Lifestyle Fashion

Words and Games

Joe South wrote and released a protest song in 1968 called “The Games People Play”. The lyrics identify various forms of interpersonal and social problems that occur between people, including intolerance, hate, and irresponsibility. One of the verses points to hypocrisy:

Oh the games that people play now

Every night and every day now

I never meant what they say now

Never say what they mean

Very often my therapy clients struggle with similar issues. Their identity, confidence, and progress in life can be severely affected by just a few words spoken to them. The following are some of the steps we take to help resolve the trauma and “unstuck” it.

  1. Term – When were the words spoken? Often, wounds occur in childhood when we don’t have the maturity to process them. Children may not tell anyone or find support to deal with the shock. Sometimes words in adulthood are said impulsively or without thinking. It’s important to remember that you might be the only person in the world who even remembers what was said. In fact, you may never see the speaker again. They might even be dead. Let go!

  1. Source: Unhappy people are often not kind to others. Those who speak in anger or while using substances are not reliable judges. Some people project their own inadequacies onto others and accuse them of the same thing they are doing. If you want good information, look for good sources that are sound and wise.

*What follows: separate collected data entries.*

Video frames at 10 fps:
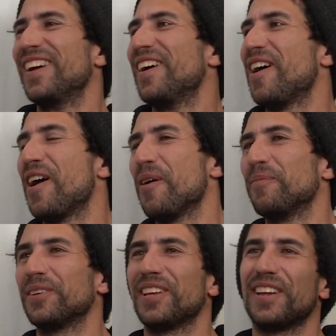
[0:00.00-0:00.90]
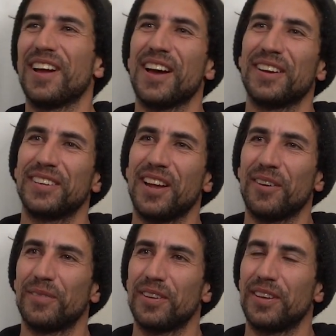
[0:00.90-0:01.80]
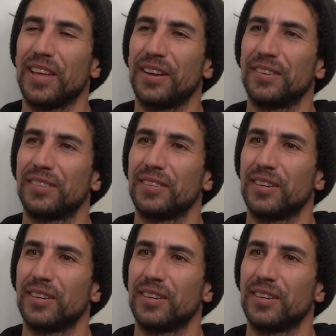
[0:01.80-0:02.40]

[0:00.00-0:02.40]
But then, and then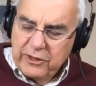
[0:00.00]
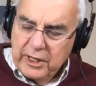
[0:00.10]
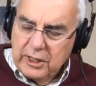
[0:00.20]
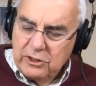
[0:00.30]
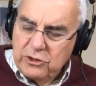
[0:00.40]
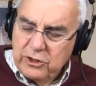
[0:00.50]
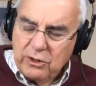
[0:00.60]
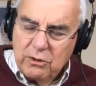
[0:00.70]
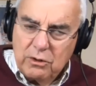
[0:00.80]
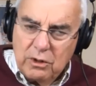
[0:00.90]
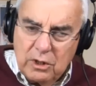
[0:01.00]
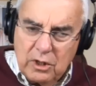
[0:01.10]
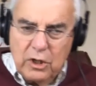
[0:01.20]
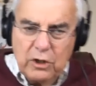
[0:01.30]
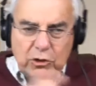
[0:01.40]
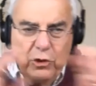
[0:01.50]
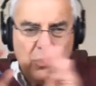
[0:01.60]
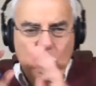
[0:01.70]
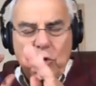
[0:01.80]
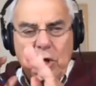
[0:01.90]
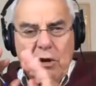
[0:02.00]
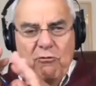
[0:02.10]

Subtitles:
think and do to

  1. Intent: Bullies say things to bring you down to their level. Traumatized people can lash out without much provocation or processing. Even well-meaning people can say things that they meant to encourage, but have a harsh judgmental ring to them. Consider why the person said what he did to you. Don’t make excuses, but try to gain some understanding.

  1. Guess – Did you read the things in the words? Perhaps you did not understand the true meaning. It is important to analyze the message in the correct context and not embellish or search for hidden meanings. This is particularly difficult when using text messages. Ask for clarity when you are confused.

  1. Truth: Once you’ve identified the messages that have caused you harm, start debunking them. Many times, you will find that the words were said without thinking, spoken by someone who was not an expert, or received incorrectly. What is the truth? Make a list of the strengths, skills, and accomplishments you’ve had. Consider the positive words and compliments received from others over the years.

  1. Repeat – Years ago I heard a social worker talk about a theory called “Big Dog, Little Dog.” He explained that the dog you feed is the one that grows. So if you keep feeding the negative words and memories, they will grow, get bigger and even more damaging. On the other hand, if you start feeding positive words, thoughts, and achievements into your life, you will get much better results. This is good for the future too. Say what you want, not what you don’t want.

Not everyone is consciously playing with the words they say. Some actually speak before they think, while others have simply never learned to communicate clearly and encouragingly.

When you let another person’s words affect you negatively, they have power over your emotions. You can decide not to let them have that power.

And as I’ve said many, many times, it’s not what happens to you that’s as important as how you deal with it!

Let go of the past, stop worrying about the future and learn to live in a happy and peaceful present.

Oh, and also remember that the words you say are powerful. Distribute them with kindness and consideration.